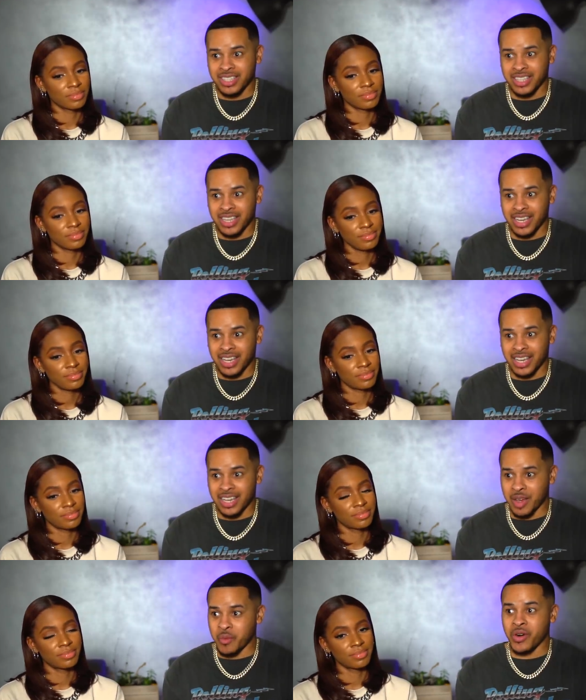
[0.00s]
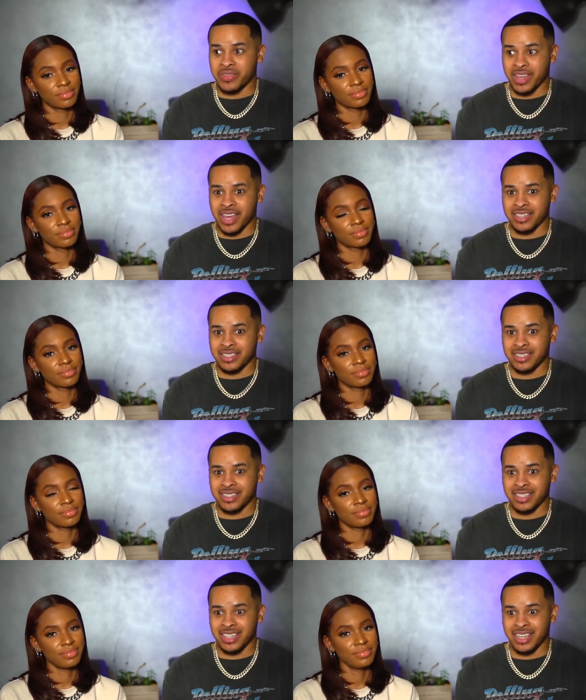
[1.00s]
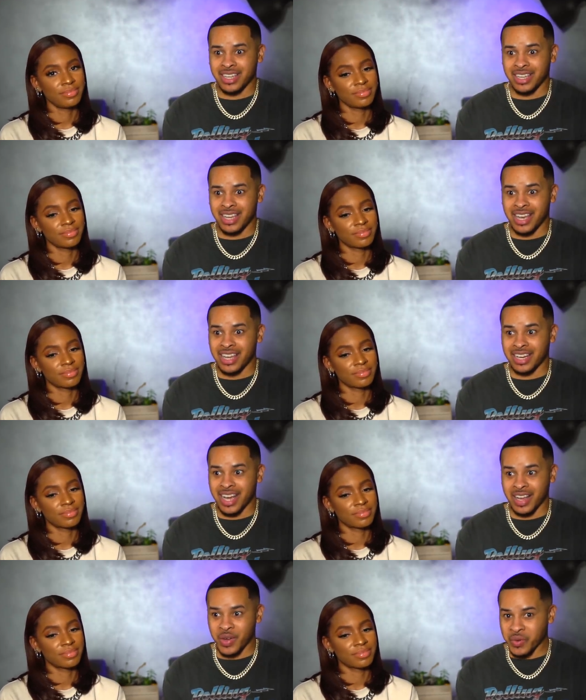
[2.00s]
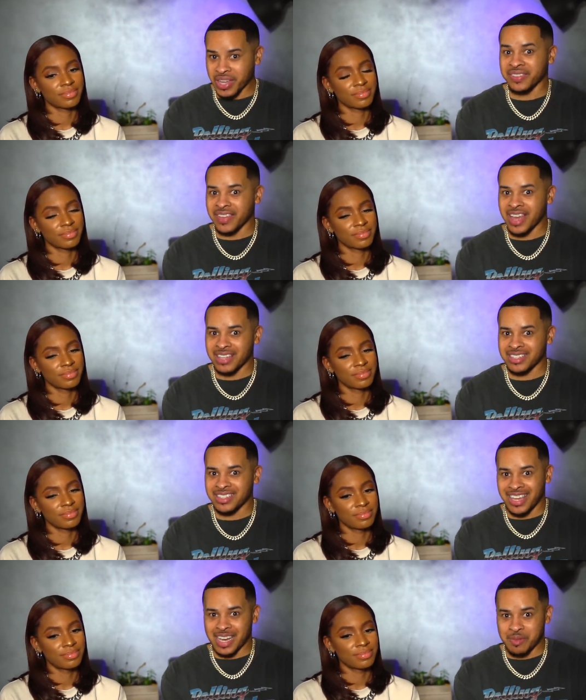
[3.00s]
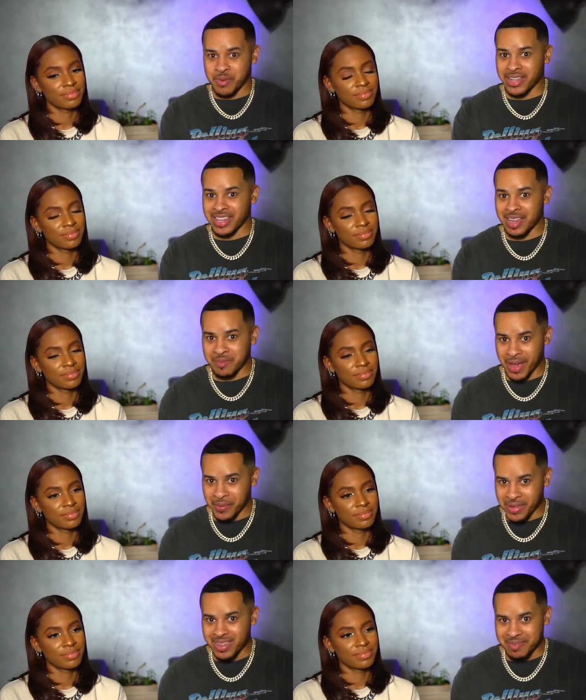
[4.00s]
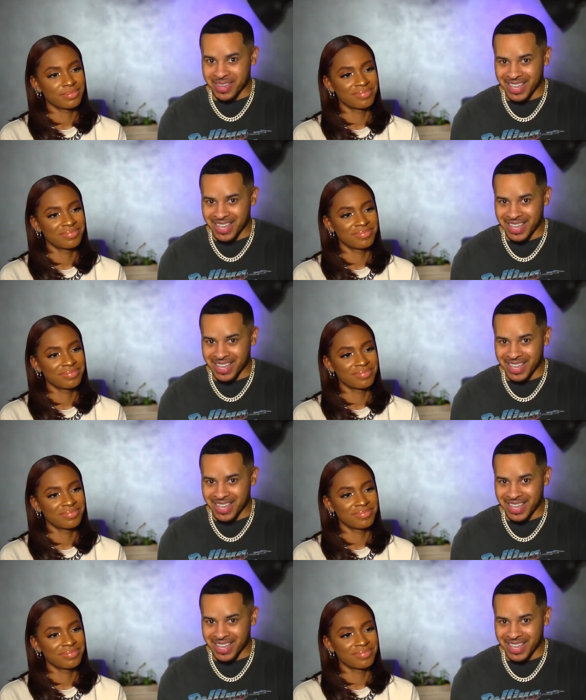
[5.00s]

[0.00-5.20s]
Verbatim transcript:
Speaker 1: mm-hmm. and I want that, mm-hmm. and I go get that, and I bring that back with me.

++++++++

Activity
What's needed is an exact copy of every entry, free of pictures.

Response to the task
[0.00s]
[1.00s]
[2.00s]
[3.00s]
[4.00s]
[5.00s]

[0.00-5.20s]
Verbatim transcript:
Speaker 1: mm-hmm. and I want that, mm-hmm. and I go get that, and I bring that back with me.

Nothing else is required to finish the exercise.